◆ **Aim of the exercise**: The lines you should transcribe are those from the one containing "[0:00.90-0:01.80]" to the end of the listing below, exactly, with pictures left out.

◆ **Listed records**:

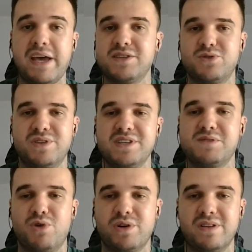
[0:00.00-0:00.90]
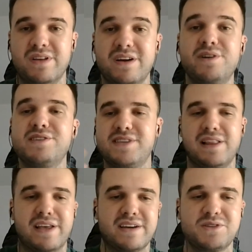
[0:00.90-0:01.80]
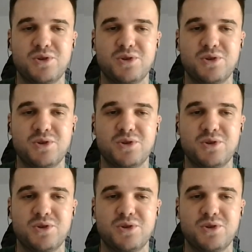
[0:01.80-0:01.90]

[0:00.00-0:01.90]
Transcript: based on this model reselling.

◆ **Response**:
[0:00.90-0:01.80]
[0:01.80-0:01.90]

[0:00.00-0:01.90]
Transcript: based on this model reselling.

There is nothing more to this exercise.